- Occupation: Hotelier
- Known for: CEO of Best Western International

= David Kong =

David Kong was the CEO of Best Western International until he retired in December 2021.

== Early life and education ==
He was born and raised in Hong Kong. He has a bachelor's degree in Business Administration from the University of Hawaii, and he also completed the Executive Development program at the Kellogg Graduate School of Management at Northwestern University.

== Career ==
He worked in the hotel industry as a bus boy and worked his way up to become CEO of Best Western International in 2004. Prior to Best Western, Kong worked in management for other hospitality brands and KPMG Consulting's Hospitality and Realty practice. In 2010, Best Western introduced a descriptor program under his leadership defining hotels as Best Western, Best Western Plus or Best Western Premier. According to Travel Weekly, approximately 40 percent of North American properties meet the Best Western Plus criteria.
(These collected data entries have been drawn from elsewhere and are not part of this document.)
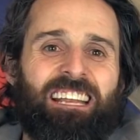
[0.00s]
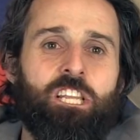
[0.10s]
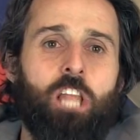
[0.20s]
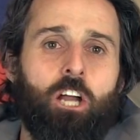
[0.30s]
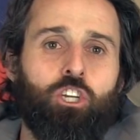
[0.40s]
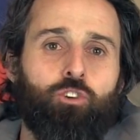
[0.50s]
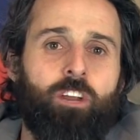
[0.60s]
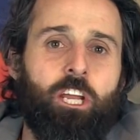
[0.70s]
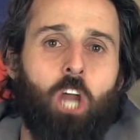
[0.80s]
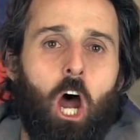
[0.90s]
in
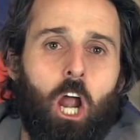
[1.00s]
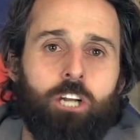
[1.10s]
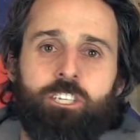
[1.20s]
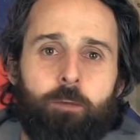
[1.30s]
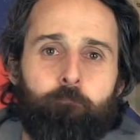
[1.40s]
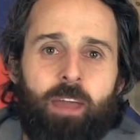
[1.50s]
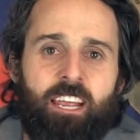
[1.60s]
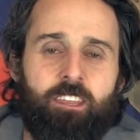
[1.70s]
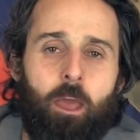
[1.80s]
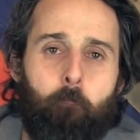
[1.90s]
luxury cars to
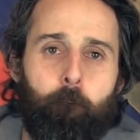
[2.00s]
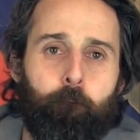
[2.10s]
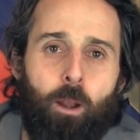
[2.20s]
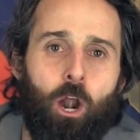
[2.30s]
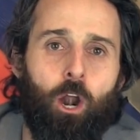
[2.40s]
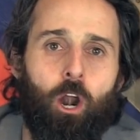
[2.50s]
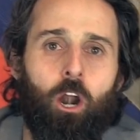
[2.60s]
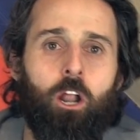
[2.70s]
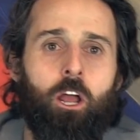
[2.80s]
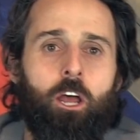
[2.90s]
make them purr.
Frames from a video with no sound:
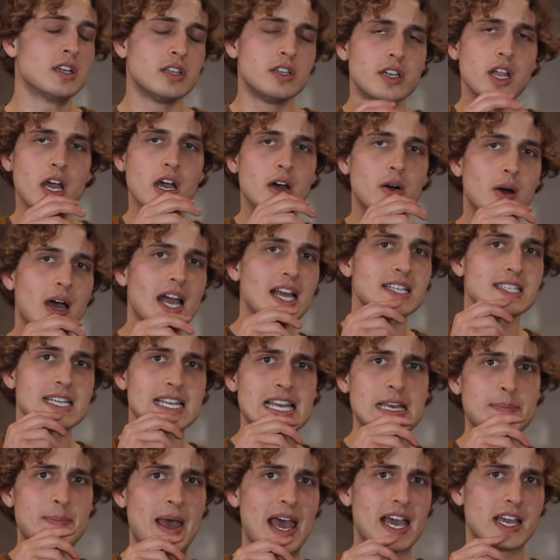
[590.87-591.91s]
No, I take
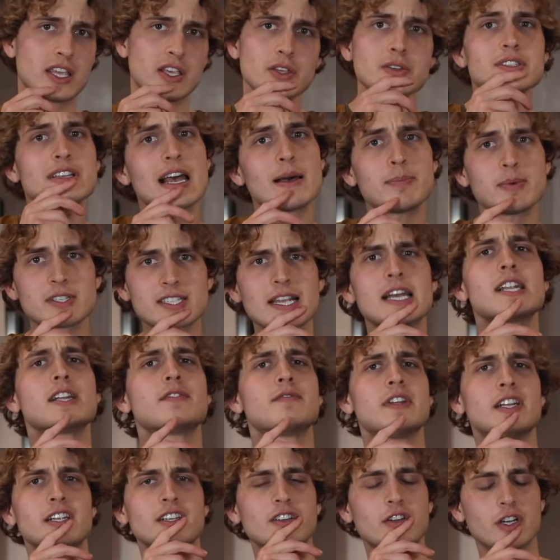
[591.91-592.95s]
it back. Use apple cider
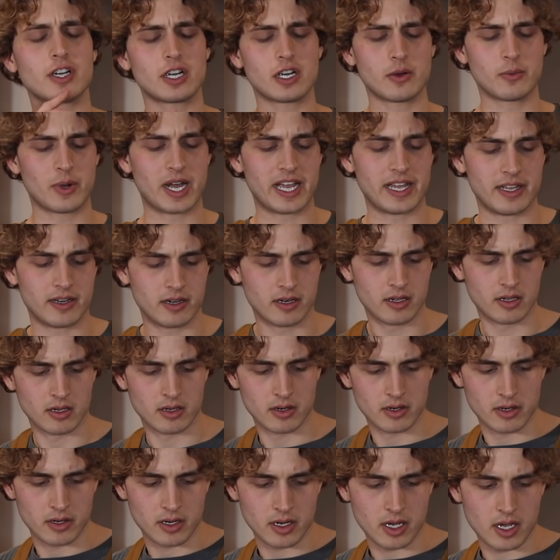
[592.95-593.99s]
vinegar or white.
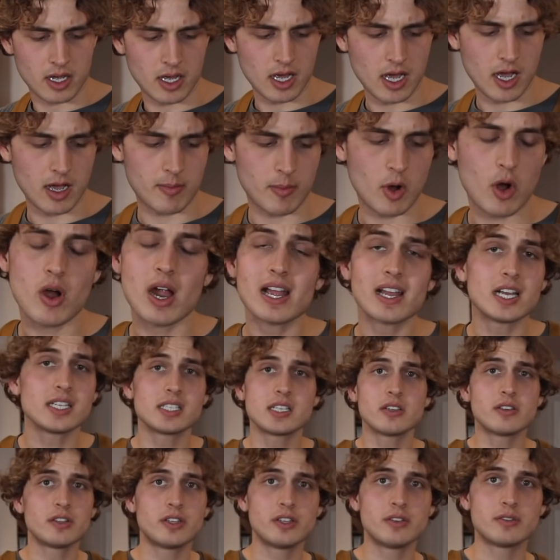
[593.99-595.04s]
Or I guess
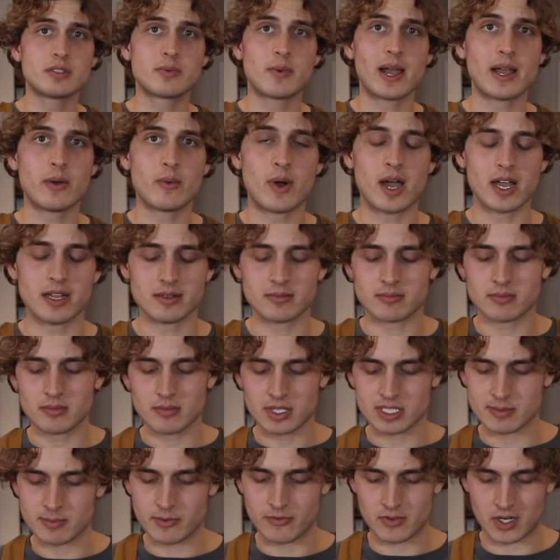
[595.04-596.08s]
you could use white wine.
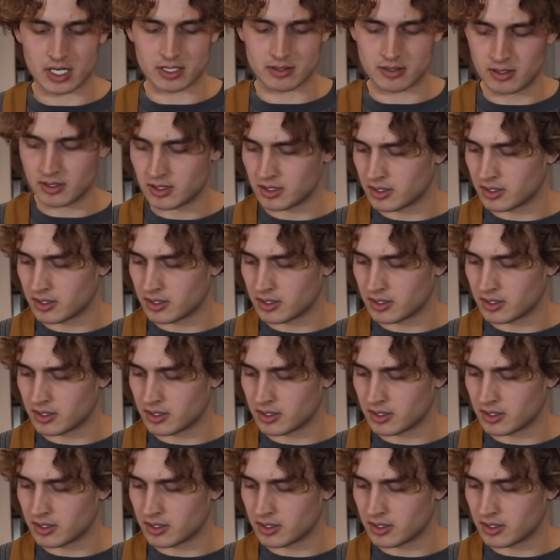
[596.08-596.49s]
Let's move on.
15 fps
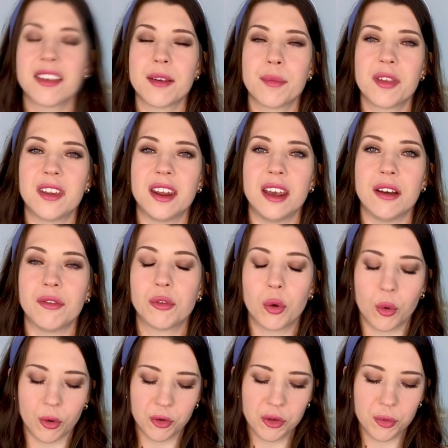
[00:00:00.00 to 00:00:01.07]
up today, of
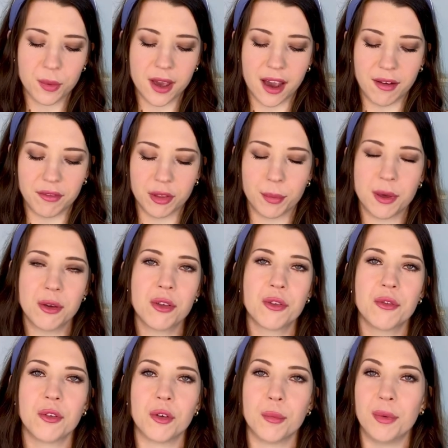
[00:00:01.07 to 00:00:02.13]
course, we have the
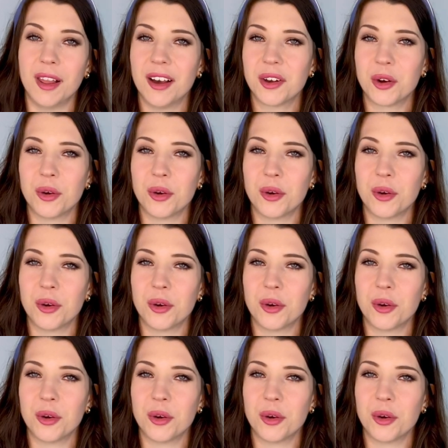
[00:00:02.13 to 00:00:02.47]
beautiful Black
According to the same article, Kong has also focused on international development, primarily in Asia and the Middle East.

Prior to joining Best Western, Kong worked for hospitality brands, including Hyatt, Omni, Hilton International and Regent International. Kong also work for KPMG's Consulting Real Estate and Hospitality practice.

In 2010, Kong served as Chairman of the American Hotel and Lodging Association (AH&LA). He was also appointed and served on the United States Travel and Tourism Advisory Board.

== Recognition ==
In 2012, Kong received the AH&LA Lawson Odde Award. In 2013, he received the Stephen W. Brener Lodging Hospitality Silver Plate Award. In June 2022, he was identified by the International Hospitality Institute as one of the Global 100 in Hospitalit, a list featuring the 100 Most Powerful People in Global Hospitality.